Nadja, de André Breton (Cátedra) Traducción de José Ignacio Velázquez | por Juan Jiménez García

André Breton | Nadja

Pensaba que sería fácil escribir sobre Nadja, pero ¿cuándo ha sido fácil escribir? Siempre suspendido de esa delgada línea, esperando un accidente, ese acontecimiento del que surgirá la escritura, como un relámpago atravesando la más oscura de las oscuridades. Breton también pensaba en escrituras automáticas, en sueños, pensaba en la poesía y despreciaba la narrativa. Luego, escribió una novela. Esa novela fue Nadja, pero no era una novela como las otras, sino una novela que temía serlo, que intentaba escapar de las descripciones por las fotografías (sin embargo, en ella se demuestran innecesarias tanto las unas como las otras, porque es otra cosa sobre la que está construida). Leí la novela, volví a leer su historia de amor porque creía haber entendido mal. Vuelta a releer, sigo perdido en un mar de contradicciones. Intento atrapar algo, pero ese algo se niega una y otra vez a ser atrapado. Nadja es desconcertante. Como obra, como personaje. Para Breton, ella es un ser de otro mundo que no logra encajar en el suyo propio. Un ser mágico, surrealista por naturaleza, que se eleva por encima de todo, pero que luego, luego es nada, menos que nada, hasta irritante. Finalmente, lo entiende, la entiende, cuando conoce que ha sido encerrada en un sanatorio mental. Pero ¿por qué? Es una injusticia más. Esa negación de la diferencia. Me gustaría pensar, como él, de una manera idealizada, pero no puedo. Y entonces, todo choca. Trenes, ondas, fragmentos de cosas que se alcanzan en el aire. Siento un amor infinito por Nadja, pero no por Breton. Si, es una historia de amor, pero en ella está lo espiritual y en él está lo calculado. También en él, algo se rompe en pedazos, sin que logre reconstruir todo aquello que se ha roto. Entonces, siento que algo tiembla en él. Tiembla de miedo. El miedo ante algo que es más grande, demasiado grande para ser atrapado en un manifiesto, en un poema, en la literatura entera. Día tras día atravieso el frío más intenso. En esos días, André Breton se encontró con ese mismo frío. Caer. Luego volver a levantarse. Caer. Levantarse de nuevo. Caer. 

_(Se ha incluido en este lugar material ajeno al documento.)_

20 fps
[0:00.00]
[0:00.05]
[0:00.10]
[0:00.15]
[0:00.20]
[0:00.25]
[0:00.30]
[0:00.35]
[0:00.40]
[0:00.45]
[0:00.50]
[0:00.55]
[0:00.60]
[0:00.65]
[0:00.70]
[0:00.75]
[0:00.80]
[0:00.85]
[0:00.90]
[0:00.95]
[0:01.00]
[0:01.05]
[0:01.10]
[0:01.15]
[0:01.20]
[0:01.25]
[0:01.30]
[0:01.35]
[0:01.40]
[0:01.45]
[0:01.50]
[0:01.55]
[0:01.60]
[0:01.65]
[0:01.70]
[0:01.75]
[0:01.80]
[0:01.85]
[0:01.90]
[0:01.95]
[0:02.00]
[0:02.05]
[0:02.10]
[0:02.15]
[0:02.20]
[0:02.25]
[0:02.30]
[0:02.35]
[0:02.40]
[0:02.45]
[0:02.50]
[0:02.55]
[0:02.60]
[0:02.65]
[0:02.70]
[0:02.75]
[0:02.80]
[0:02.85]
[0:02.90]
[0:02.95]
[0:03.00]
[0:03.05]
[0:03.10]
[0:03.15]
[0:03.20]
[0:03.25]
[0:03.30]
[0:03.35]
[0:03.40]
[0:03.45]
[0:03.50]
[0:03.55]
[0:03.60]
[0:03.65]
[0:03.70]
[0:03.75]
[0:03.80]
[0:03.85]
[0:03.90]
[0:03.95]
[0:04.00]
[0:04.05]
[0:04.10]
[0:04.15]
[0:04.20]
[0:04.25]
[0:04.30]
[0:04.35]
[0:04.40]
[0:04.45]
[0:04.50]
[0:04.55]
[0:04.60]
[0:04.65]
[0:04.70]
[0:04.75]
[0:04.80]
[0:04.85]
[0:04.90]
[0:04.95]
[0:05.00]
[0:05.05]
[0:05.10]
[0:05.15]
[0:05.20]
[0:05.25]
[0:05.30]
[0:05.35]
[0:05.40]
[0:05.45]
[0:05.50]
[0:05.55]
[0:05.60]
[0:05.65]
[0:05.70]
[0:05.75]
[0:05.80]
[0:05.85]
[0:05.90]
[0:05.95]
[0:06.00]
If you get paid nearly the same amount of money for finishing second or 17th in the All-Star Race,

Nadja es una historia de amor. De encuentro. De pérdida. Pero en ella André Breton, del mismo modo, trazó un retrato de la ciudad y de aquellos días, del surrealismo como causa y ambiente, durante páginas reflexionó sobre los temas más diversos. Más tarde, pensó en aquella muchacha frágil y soñadora por la que realmente escribía, y lo abandona todo para lanzarse a los caminos de esa relación. Terminada, entre desencantando y abrumado, se encuentra tras ese tiempo superado. Conocedor del destino de Nadja, se enfrente al abismo (estoy tentado de escribir el abismo de la culpa). Escribe sobre la sociedad que la ha condenado, como esa sociedad es incapaz de recoger en ella esos accidentes, el misterio, esa ruptura de la linealidad. Tanto tiempo después, seguimos no sin entender misterios que no deben ser entendidos, sino sin encontrarles un acomodo en la estrechez de nuestros pensamientos. 

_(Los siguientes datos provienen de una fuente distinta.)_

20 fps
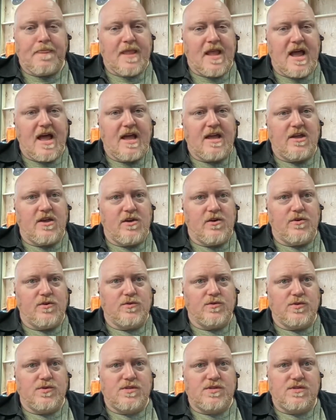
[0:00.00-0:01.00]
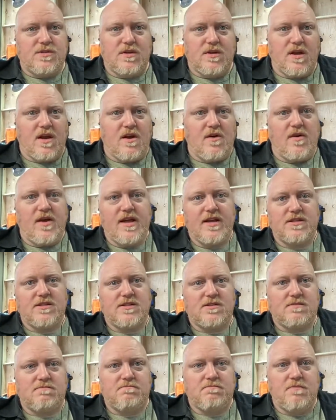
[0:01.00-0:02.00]
I use
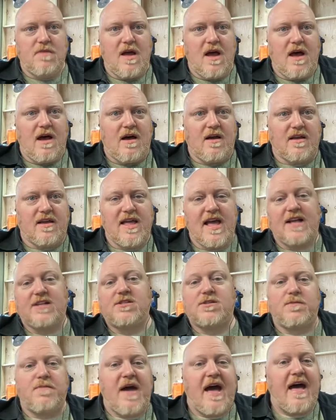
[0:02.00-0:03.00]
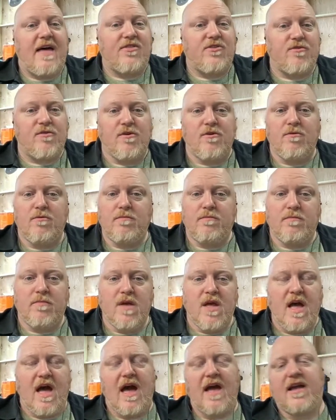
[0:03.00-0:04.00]
his guest bathroom.
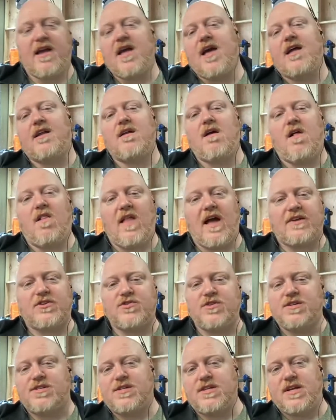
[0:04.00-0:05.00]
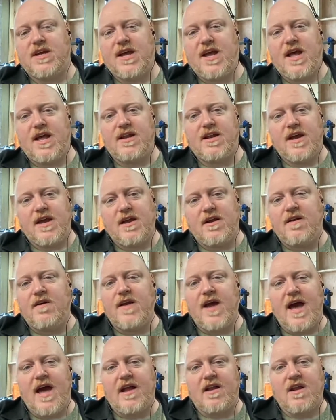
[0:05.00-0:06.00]
I get electricity and
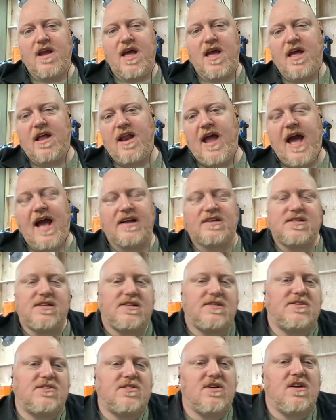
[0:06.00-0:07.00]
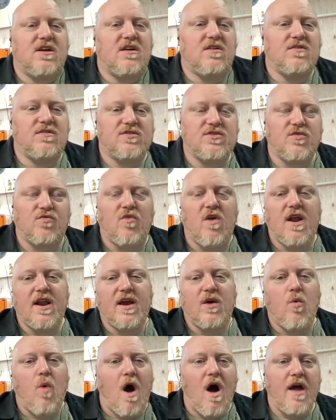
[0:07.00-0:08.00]
internet and access to
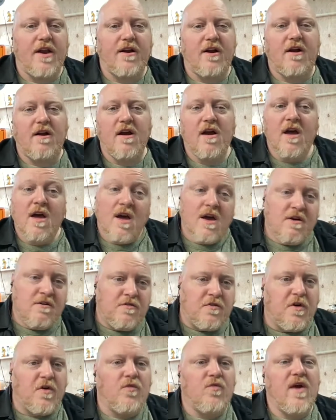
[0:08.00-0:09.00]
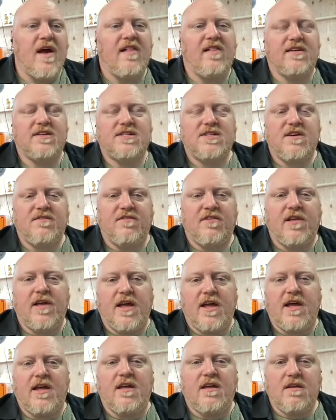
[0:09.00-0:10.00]
running water for a
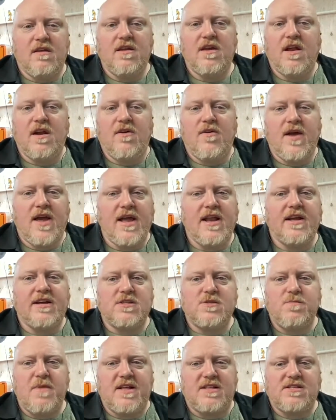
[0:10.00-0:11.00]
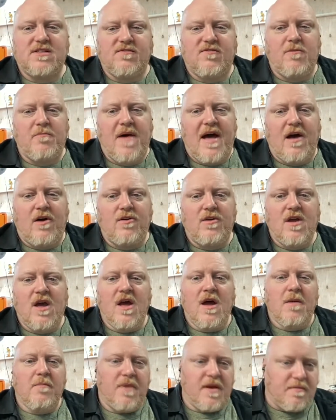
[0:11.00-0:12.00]
relatively inexpensive amount.
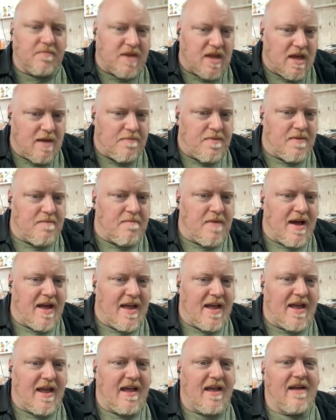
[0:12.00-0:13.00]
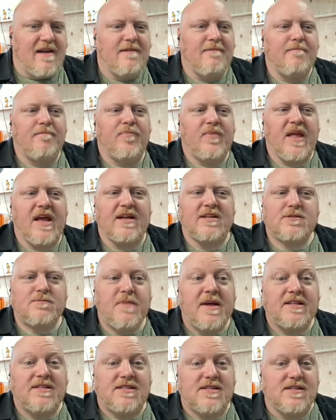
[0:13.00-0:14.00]
But I'm keeping my
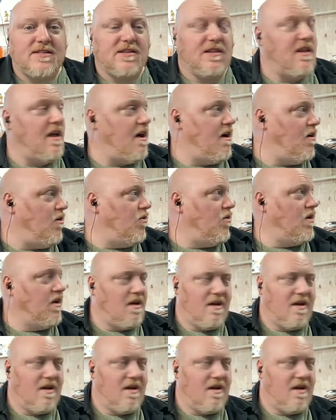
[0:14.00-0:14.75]
expenses low.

Pero qué estoy escribiendo. Nadie entenderá nada de todo esto. Tampoco yo. Nadja seguirá siendo una inabarcable novela de amor escrita por alguien que no creía en las novelas y quién sabe si en ese amor más allá de algo conceptual, una entrada en el diccionario del surrealismo. Quizás porque la eternidad es un espacio que no se alcanza, sino que nos alcanza, nos atraviesa y nos deja desconcertados. Nos deja desconcertados porque no hay límites, porque no hay ni tan siquiera horizonte, porque no podemos agarrarnos a nada, porque todo en allí es inestable, imprevisible, incierto. No retrocede, no avanza, es. Es una y otra vez. Es sin principio ni fin. De nuevo, ¿qué estoy escribiendo? Tadeusz Kantor decía que el arte no debe ser comprendido. Que es necesario que no sea comprendido. Que comprender es consumir. Ya está.